◆ **Work task**
Each entry that follows is to be retyped exactly. Pictures do not belong in the copy.

◆ **Material provided**
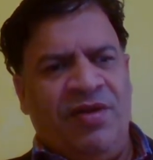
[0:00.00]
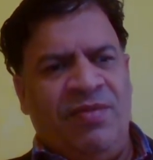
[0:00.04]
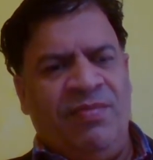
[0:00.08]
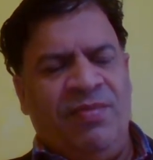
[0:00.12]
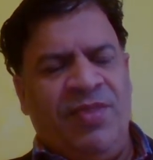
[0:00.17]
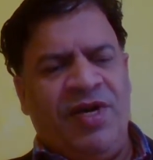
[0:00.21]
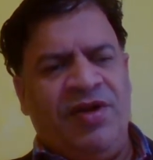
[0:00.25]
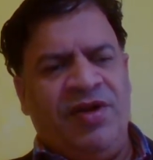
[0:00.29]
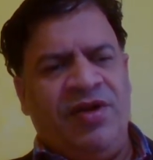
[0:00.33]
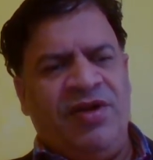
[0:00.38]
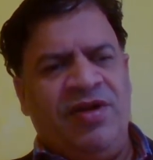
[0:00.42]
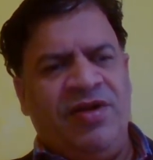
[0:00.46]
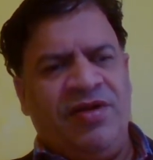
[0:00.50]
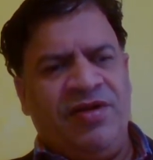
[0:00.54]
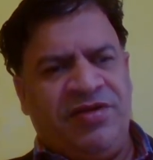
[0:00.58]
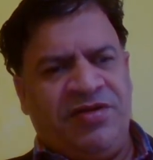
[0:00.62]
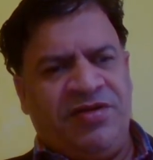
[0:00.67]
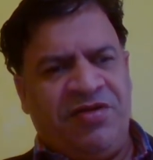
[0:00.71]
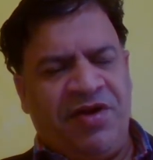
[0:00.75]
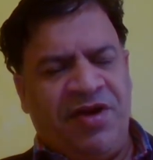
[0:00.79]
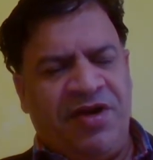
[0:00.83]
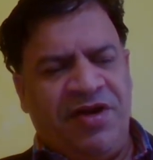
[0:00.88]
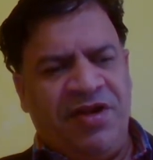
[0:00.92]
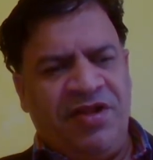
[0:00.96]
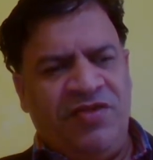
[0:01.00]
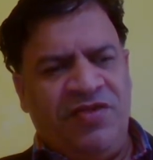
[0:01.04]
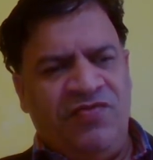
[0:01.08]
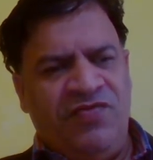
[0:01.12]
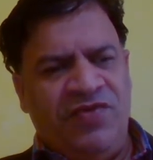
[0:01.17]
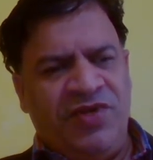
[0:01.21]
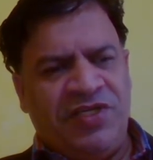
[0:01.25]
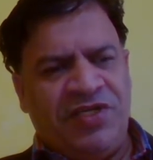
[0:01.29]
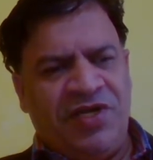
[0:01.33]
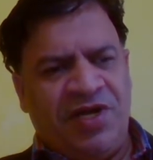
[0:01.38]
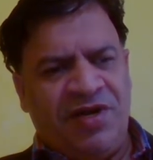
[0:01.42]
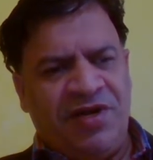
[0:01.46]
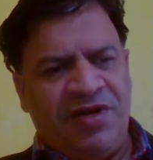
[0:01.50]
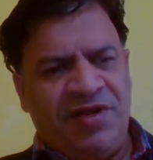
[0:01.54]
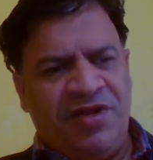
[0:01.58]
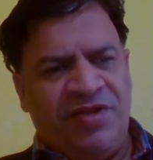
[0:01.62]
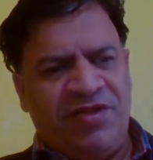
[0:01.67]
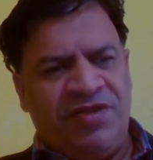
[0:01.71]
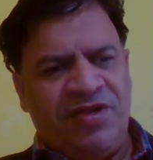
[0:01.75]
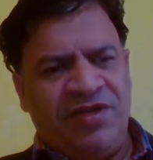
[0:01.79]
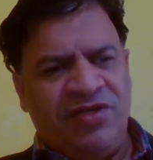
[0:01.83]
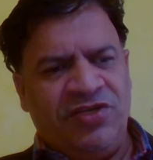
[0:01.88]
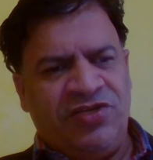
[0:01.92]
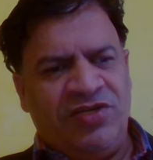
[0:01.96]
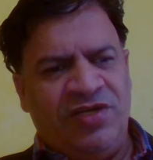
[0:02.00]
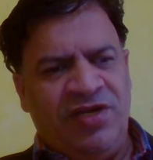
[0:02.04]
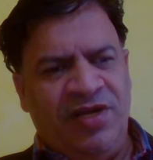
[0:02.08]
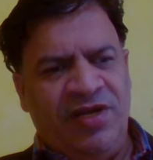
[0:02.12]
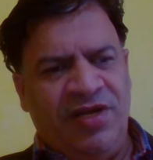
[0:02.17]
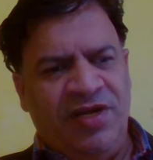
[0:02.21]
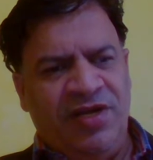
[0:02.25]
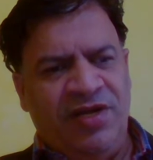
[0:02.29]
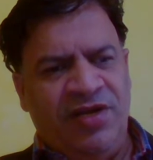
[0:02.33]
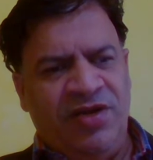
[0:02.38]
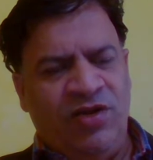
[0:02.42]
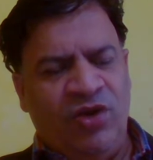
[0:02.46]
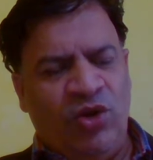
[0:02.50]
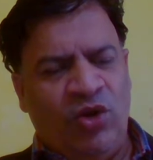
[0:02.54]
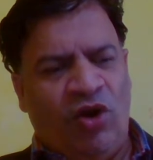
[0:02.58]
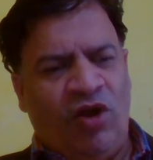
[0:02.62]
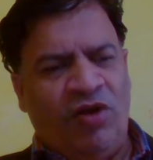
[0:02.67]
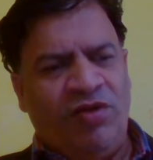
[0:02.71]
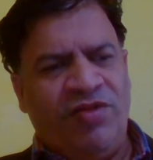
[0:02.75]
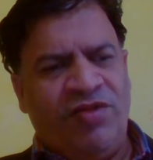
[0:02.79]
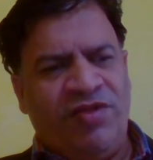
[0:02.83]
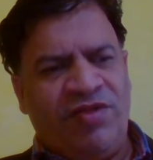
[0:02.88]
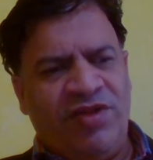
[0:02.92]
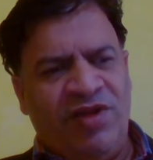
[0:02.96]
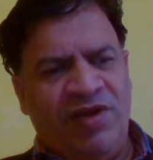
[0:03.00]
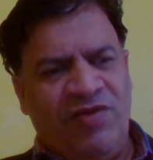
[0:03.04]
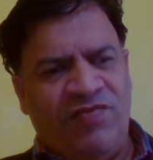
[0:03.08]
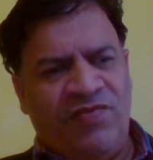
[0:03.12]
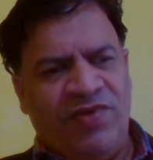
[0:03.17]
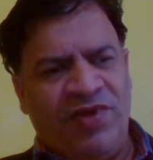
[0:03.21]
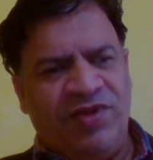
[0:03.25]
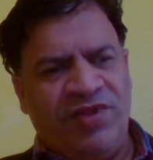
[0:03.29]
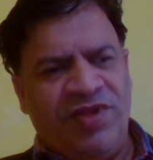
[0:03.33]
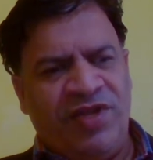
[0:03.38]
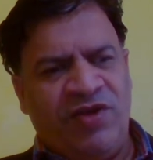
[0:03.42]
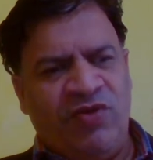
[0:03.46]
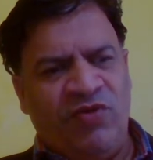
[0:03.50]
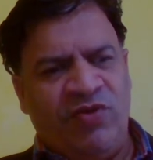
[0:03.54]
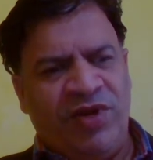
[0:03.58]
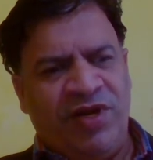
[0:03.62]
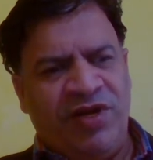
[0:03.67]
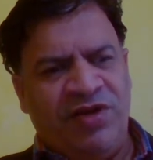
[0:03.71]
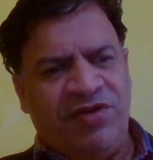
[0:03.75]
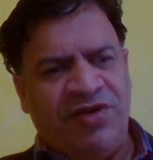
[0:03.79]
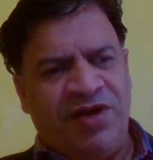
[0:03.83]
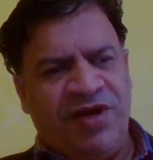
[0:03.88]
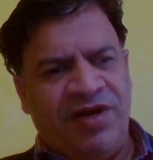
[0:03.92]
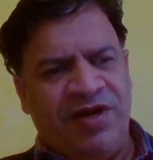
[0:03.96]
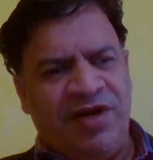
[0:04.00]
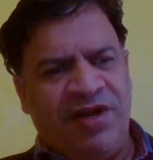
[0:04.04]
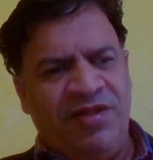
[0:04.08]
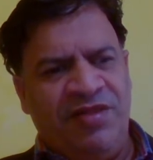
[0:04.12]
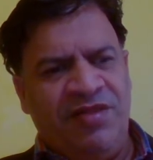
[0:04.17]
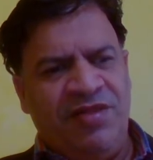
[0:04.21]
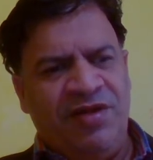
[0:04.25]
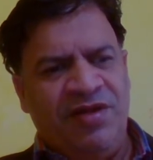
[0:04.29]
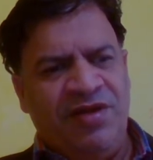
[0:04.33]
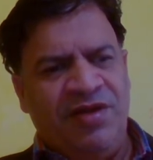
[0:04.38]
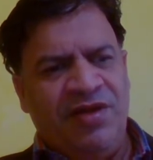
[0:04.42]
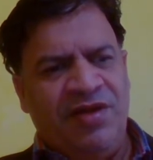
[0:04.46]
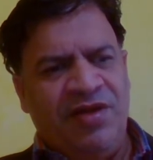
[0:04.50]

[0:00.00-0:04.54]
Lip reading: But the treaties which are essentially non-self-executing treaties,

◆ **Result**
[0:00.00]
[0:00.04]
[0:00.08]
[0:00.12]
[0:00.17]
[0:00.21]
[0:00.25]
[0:00.29]
[0:00.33]
[0:00.38]
[0:00.42]
[0:00.46]
[0:00.50]
[0:00.54]
[0:00.58]
[0:00.62]
[0:00.67]
[0:00.71]
[0:00.75]
[0:00.79]
[0:00.83]
[0:00.88]
[0:00.92]
[0:00.96]
[0:01.00]
[0:01.04]
[0:01.08]
[0:01.12]
[0:01.17]
[0:01.21]
[0:01.25]
[0:01.29]
[0:01.33]
[0:01.38]
[0:01.42]
[0:01.46]
[0:01.50]
[0:01.54]
[0:01.58]
[0:01.62]
[0:01.67]
[0:01.71]
[0:01.75]
[0:01.79]
[0:01.83]
[0:01.88]
[0:01.92]
[0:01.96]
[0:02.00]
[0:02.04]
[0:02.08]
[0:02.12]
[0:02.17]
[0:02.21]
[0:02.25]
[0:02.29]
[0:02.33]
[0:02.38]
[0:02.42]
[0:02.46]
[0:02.50]
[0:02.54]
[0:02.58]
[0:02.62]
[0:02.67]
[0:02.71]
[0:02.75]
[0:02.79]
[0:02.83]
[0:02.88]
[0:02.92]
[0:02.96]
[0:03.00]
[0:03.04]
[0:03.08]
[0:03.12]
[0:03.17]
[0:03.21]
[0:03.25]
[0:03.29]
[0:03.33]
[0:03.38]
[0:03.42]
[0:03.46]
[0:03.50]
[0:03.54]
[0:03.58]
[0:03.62]
[0:03.67]
[0:03.71]
[0:03.75]
[0:03.79]
[0:03.83]
[0:03.88]
[0:03.92]
[0:03.96]
[0:04.00]
[0:04.04]
[0:04.08]
[0:04.12]
[0:04.17]
[0:04.21]
[0:04.25]
[0:04.29]
[0:04.33]
[0:04.38]
[0:04.42]
[0:04.46]
[0:04.50]

[0:00.00-0:04.54]
Lip reading: But the treaties which are essentially non-self-executing treaties,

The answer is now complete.